Quanto alle banche centrali, il conflitto in Ucraina insieme al rialzo delle commodity ha portato ad una combinazione particolarmente scomoda di inflazione in aumento e rallentamento della crescita, con lo spauracchio della stagflazione che rappresenta un incubo per le banche centrali. Tuttavia Paola Toschi, global market strategist, ha sottolineato come spesso i mercati in passato hanno sottovalutato le banche centrali, con aspettative di rialzi dei tassi ben più elevati di quanto poi si sia effettivamente concretizzato.
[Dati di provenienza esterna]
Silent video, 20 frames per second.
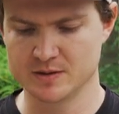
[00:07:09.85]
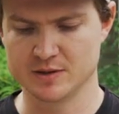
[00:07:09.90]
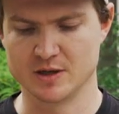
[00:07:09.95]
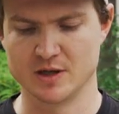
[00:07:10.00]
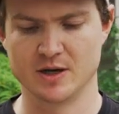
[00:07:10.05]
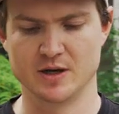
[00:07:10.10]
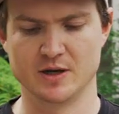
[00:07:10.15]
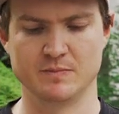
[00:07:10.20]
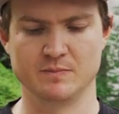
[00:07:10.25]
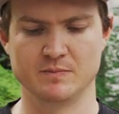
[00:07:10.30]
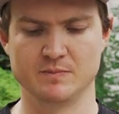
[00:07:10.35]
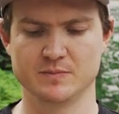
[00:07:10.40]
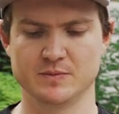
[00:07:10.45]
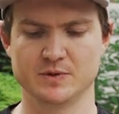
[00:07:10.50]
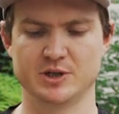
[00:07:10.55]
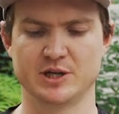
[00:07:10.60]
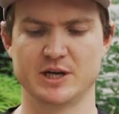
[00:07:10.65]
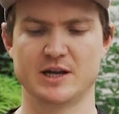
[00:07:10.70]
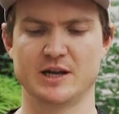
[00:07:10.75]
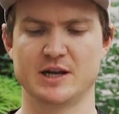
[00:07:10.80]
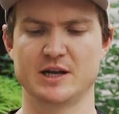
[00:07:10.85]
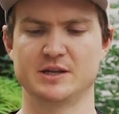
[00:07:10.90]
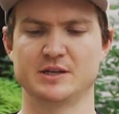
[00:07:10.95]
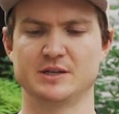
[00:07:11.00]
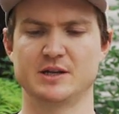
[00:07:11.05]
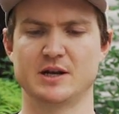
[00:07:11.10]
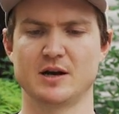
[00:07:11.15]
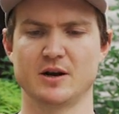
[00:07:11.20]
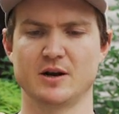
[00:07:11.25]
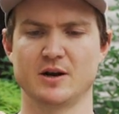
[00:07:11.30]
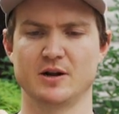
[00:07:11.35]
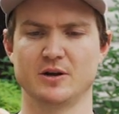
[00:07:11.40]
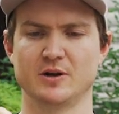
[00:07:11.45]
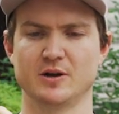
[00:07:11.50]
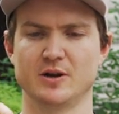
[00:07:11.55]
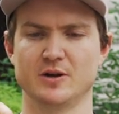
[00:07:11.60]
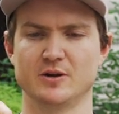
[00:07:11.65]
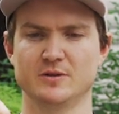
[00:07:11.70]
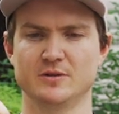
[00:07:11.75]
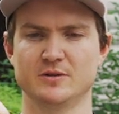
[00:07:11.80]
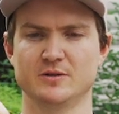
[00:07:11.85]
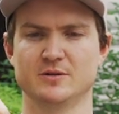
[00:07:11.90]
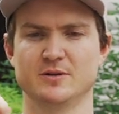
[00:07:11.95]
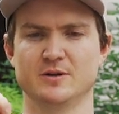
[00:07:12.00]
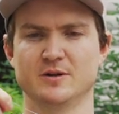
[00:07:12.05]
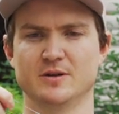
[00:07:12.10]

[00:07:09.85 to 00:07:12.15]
So shout out to Duncan O'Connell.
Negli Sati Uniti, secondo Toschi, le aspettative sono di un rallentamento dell’attività economica ma anche dell’inflazione, che consentiranno alla Fed di adottare un approccio meno aggressivo in termini politica monetaria.

 

In generale secondo J.P. Morgan siamo entrati in un nuovo regime economico, che ha importanti implicazioni sui mercati e sugli investimenti, segnando la fine dell’epoca di repressione finanziaria che abbiamo vissuto a partire dal 2008, in cui “tutto saliva a qualunque prezzo”, e riportando al centro i fondamentali. Da ora in poi la selettività sarà un fattore cruciale, ma i mercati hanno già prezzato la maggior parte delle cattive notizie, e le valutazioni stanno tornando su livelli interessanti, tanto per le azioni che per le obbligazioni. In particolare il reddito fisso, dopo un periodo particolarmente complicato, potrebbe tornare gradualmente a rivestire un ruolo più tradizionale nei classici portafogli bilanciati 60/40, sia come driver di performance che come fattore di diversificazione accanto alla componente equity.